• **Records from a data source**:
____________________
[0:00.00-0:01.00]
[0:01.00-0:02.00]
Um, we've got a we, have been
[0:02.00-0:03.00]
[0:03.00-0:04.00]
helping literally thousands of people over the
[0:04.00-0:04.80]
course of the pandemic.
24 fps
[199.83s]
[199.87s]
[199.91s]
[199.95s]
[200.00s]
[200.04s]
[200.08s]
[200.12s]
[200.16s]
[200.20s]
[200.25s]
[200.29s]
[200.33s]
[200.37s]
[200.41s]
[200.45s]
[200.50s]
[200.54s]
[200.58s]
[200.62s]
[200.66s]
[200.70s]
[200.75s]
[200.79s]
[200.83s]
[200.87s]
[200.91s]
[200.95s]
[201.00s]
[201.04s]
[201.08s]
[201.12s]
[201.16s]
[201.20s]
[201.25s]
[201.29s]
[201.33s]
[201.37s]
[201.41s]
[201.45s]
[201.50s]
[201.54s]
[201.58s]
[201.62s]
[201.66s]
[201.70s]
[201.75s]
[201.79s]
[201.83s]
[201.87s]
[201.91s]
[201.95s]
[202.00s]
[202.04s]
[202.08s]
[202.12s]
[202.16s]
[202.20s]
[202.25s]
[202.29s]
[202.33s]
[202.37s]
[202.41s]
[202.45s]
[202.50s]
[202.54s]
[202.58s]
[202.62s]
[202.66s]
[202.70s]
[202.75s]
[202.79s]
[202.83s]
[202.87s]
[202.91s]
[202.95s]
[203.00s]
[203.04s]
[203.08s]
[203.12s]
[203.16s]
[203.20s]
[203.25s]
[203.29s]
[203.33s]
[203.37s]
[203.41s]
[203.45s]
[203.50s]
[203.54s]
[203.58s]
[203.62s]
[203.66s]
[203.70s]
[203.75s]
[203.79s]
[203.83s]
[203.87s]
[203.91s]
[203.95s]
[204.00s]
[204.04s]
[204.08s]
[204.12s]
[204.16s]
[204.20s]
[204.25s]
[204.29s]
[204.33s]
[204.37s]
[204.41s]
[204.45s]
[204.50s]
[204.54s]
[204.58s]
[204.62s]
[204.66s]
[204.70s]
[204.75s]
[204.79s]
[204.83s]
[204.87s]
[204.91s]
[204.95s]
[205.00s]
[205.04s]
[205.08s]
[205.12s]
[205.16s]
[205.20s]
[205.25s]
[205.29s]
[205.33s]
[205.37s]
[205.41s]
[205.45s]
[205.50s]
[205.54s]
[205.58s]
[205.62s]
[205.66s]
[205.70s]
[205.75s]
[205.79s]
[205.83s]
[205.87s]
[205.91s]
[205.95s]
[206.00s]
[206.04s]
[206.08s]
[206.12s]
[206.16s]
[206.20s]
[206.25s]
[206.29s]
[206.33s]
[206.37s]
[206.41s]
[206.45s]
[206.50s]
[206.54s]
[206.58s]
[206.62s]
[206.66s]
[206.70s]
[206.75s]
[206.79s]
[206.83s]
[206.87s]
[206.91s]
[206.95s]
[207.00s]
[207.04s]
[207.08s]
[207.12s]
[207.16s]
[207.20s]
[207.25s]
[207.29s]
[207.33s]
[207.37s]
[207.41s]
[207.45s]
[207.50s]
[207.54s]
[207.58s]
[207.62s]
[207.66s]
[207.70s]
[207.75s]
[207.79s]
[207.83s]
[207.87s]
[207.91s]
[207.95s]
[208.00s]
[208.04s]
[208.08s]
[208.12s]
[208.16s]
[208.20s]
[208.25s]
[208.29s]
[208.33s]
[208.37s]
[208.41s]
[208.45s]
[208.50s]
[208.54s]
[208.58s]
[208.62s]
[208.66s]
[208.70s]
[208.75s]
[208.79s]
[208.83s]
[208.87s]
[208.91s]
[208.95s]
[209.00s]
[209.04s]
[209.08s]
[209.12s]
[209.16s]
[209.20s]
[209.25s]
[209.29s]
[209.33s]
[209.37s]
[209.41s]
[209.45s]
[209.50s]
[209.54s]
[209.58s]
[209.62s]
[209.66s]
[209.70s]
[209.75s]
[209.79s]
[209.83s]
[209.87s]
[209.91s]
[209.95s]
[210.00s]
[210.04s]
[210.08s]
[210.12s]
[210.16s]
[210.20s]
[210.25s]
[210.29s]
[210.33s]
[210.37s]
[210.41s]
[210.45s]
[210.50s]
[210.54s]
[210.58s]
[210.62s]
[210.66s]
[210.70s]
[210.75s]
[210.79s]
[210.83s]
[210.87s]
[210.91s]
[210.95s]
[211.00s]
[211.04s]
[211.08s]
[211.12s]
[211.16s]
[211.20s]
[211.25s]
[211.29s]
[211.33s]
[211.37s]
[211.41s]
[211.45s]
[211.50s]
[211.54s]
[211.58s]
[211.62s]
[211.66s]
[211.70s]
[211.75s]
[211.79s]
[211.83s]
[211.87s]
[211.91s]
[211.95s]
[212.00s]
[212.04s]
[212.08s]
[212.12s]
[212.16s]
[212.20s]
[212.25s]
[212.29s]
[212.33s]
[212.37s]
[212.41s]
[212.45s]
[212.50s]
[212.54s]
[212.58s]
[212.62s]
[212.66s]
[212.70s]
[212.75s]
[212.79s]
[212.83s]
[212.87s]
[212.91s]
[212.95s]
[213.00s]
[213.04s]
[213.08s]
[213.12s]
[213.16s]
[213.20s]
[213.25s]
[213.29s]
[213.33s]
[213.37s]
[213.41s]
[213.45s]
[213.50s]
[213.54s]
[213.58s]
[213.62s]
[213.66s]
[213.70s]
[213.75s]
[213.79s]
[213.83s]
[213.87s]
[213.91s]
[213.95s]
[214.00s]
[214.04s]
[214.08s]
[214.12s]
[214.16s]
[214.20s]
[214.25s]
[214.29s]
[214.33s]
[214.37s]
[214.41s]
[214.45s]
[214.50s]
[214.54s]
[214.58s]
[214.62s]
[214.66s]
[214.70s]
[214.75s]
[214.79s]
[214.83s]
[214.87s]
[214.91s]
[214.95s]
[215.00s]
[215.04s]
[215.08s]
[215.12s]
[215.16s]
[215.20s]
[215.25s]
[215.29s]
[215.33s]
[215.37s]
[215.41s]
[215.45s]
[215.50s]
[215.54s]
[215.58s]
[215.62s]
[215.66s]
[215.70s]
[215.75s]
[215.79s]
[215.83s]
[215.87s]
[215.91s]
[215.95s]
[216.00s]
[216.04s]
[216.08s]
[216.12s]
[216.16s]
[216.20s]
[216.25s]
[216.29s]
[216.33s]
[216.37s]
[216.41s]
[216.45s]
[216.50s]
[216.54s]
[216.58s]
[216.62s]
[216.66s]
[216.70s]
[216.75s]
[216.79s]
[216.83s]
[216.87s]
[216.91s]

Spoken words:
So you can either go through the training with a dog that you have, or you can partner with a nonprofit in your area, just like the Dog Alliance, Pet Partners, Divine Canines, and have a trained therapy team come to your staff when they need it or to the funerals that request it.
____________________
• **Problem statement**: Set down all the entries again, word for word.

• **Task output**:
[0:00.00-0:01.00]
[0:01.00-0:02.00]
Um, we've got a we, have been
[0:02.00-0:03.00]
[0:03.00-0:04.00]
helping literally thousands of people over the
[0:04.00-0:04.80]
course of the pandemic.
24 fps
[199.83s]
[199.87s]
[199.91s]
[199.95s]
[200.00s]
[200.04s]
[200.08s]
[200.12s]
[200.16s]
[200.20s]
[200.25s]
[200.29s]
[200.33s]
[200.37s]
[200.41s]
[200.45s]
[200.50s]
[200.54s]
[200.58s]
[200.62s]
[200.66s]
[200.70s]
[200.75s]
[200.79s]
[200.83s]
[200.87s]
[200.91s]
[200.95s]
[201.00s]
[201.04s]
[201.08s]
[201.12s]
[201.16s]
[201.20s]
[201.25s]
[201.29s]
[201.33s]
[201.37s]
[201.41s]
[201.45s]
[201.50s]
[201.54s]
[201.58s]
[201.62s]
[201.66s]
[201.70s]
[201.75s]
[201.79s]
[201.83s]
[201.87s]
[201.91s]
[201.95s]
[202.00s]
[202.04s]
[202.08s]
[202.12s]
[202.16s]
[202.20s]
[202.25s]
[202.29s]
[202.33s]
[202.37s]
[202.41s]
[202.45s]
[202.50s]
[202.54s]
[202.58s]
[202.62s]
[202.66s]
[202.70s]
[202.75s]
[202.79s]
[202.83s]
[202.87s]
[202.91s]
[202.95s]
[203.00s]
[203.04s]
[203.08s]
[203.12s]
[203.16s]
[203.20s]
[203.25s]
[203.29s]
[203.33s]
[203.37s]
[203.41s]
[203.45s]
[203.50s]
[203.54s]
[203.58s]
[203.62s]
[203.66s]
[203.70s]
[203.75s]
[203.79s]
[203.83s]
[203.87s]
[203.91s]
[203.95s]
[204.00s]
[204.04s]
[204.08s]
[204.12s]
[204.16s]
[204.20s]
[204.25s]
[204.29s]
[204.33s]
[204.37s]
[204.41s]
[204.45s]
[204.50s]
[204.54s]
[204.58s]
[204.62s]
[204.66s]
[204.70s]
[204.75s]
[204.79s]
[204.83s]
[204.87s]
[204.91s]
[204.95s]
[205.00s]
[205.04s]
[205.08s]
[205.12s]
[205.16s]
[205.20s]
[205.25s]
[205.29s]
[205.33s]
[205.37s]
[205.41s]
[205.45s]
[205.50s]
[205.54s]
[205.58s]
[205.62s]
[205.66s]
[205.70s]
[205.75s]
[205.79s]
[205.83s]
[205.87s]
[205.91s]
[205.95s]
[206.00s]
[206.04s]
[206.08s]
[206.12s]
[206.16s]
[206.20s]
[206.25s]
[206.29s]
[206.33s]
[206.37s]
[206.41s]
[206.45s]
[206.50s]
[206.54s]
[206.58s]
[206.62s]
[206.66s]
[206.70s]
[206.75s]
[206.79s]
[206.83s]
[206.87s]
[206.91s]
[206.95s]
[207.00s]
[207.04s]
[207.08s]
[207.12s]
[207.16s]
[207.20s]
[207.25s]
[207.29s]
[207.33s]
[207.37s]
[207.41s]
[207.45s]
[207.50s]
[207.54s]
[207.58s]
[207.62s]
[207.66s]
[207.70s]
[207.75s]
[207.79s]
[207.83s]
[207.87s]
[207.91s]
[207.95s]
[208.00s]
[208.04s]
[208.08s]
[208.12s]
[208.16s]
[208.20s]
[208.25s]
[208.29s]
[208.33s]
[208.37s]
[208.41s]
[208.45s]
[208.50s]
[208.54s]
[208.58s]
[208.62s]
[208.66s]
[208.70s]
[208.75s]
[208.79s]
[208.83s]
[208.87s]
[208.91s]
[208.95s]
[209.00s]
[209.04s]
[209.08s]
[209.12s]
[209.16s]
[209.20s]
[209.25s]
[209.29s]
[209.33s]
[209.37s]
[209.41s]
[209.45s]
[209.50s]
[209.54s]
[209.58s]
[209.62s]
[209.66s]
[209.70s]
[209.75s]
[209.79s]
[209.83s]
[209.87s]
[209.91s]
[209.95s]
[210.00s]
[210.04s]
[210.08s]
[210.12s]
[210.16s]
[210.20s]
[210.25s]
[210.29s]
[210.33s]
[210.37s]
[210.41s]
[210.45s]
[210.50s]
[210.54s]
[210.58s]
[210.62s]
[210.66s]
[210.70s]
[210.75s]
[210.79s]
[210.83s]
[210.87s]
[210.91s]
[210.95s]
[211.00s]
[211.04s]
[211.08s]
[211.12s]
[211.16s]
[211.20s]
[211.25s]
[211.29s]
[211.33s]
[211.37s]
[211.41s]
[211.45s]
[211.50s]
[211.54s]
[211.58s]
[211.62s]
[211.66s]
[211.70s]
[211.75s]
[211.79s]
[211.83s]
[211.87s]
[211.91s]
[211.95s]
[212.00s]
[212.04s]
[212.08s]
[212.12s]
[212.16s]
[212.20s]
[212.25s]
[212.29s]
[212.33s]
[212.37s]
[212.41s]
[212.45s]
[212.50s]
[212.54s]
[212.58s]
[212.62s]
[212.66s]
[212.70s]
[212.75s]
[212.79s]
[212.83s]
[212.87s]
[212.91s]
[212.95s]
[213.00s]
[213.04s]
[213.08s]
[213.12s]
[213.16s]
[213.20s]
[213.25s]
[213.29s]
[213.33s]
[213.37s]
[213.41s]
[213.45s]
[213.50s]
[213.54s]
[213.58s]
[213.62s]
[213.66s]
[213.70s]
[213.75s]
[213.79s]
[213.83s]
[213.87s]
[213.91s]
[213.95s]
[214.00s]
[214.04s]
[214.08s]
[214.12s]
[214.16s]
[214.20s]
[214.25s]
[214.29s]
[214.33s]
[214.37s]
[214.41s]
[214.45s]
[214.50s]
[214.54s]
[214.58s]
[214.62s]
[214.66s]
[214.70s]
[214.75s]
[214.79s]
[214.83s]
[214.87s]
[214.91s]
[214.95s]
[215.00s]
[215.04s]
[215.08s]
[215.12s]
[215.16s]
[215.20s]
[215.25s]
[215.29s]
[215.33s]
[215.37s]
[215.41s]
[215.45s]
[215.50s]
[215.54s]
[215.58s]
[215.62s]
[215.66s]
[215.70s]
[215.75s]
[215.79s]
[215.83s]
[215.87s]
[215.91s]
[215.95s]
[216.00s]
[216.04s]
[216.08s]
[216.12s]
[216.16s]
[216.20s]
[216.25s]
[216.29s]
[216.33s]
[216.37s]
[216.41s]
[216.45s]
[216.50s]
[216.54s]
[216.58s]
[216.62s]
[216.66s]
[216.70s]
[216.75s]
[216.79s]
[216.83s]
[216.87s]
[216.91s]

Spoken words:
So you can either go through the training with a dog that you have, or you can partner with a nonprofit in your area, just like the Dog Alliance, Pet Partners, Divine Canines, and have a trained therapy team come to your staff when they need it or to the funerals that request it.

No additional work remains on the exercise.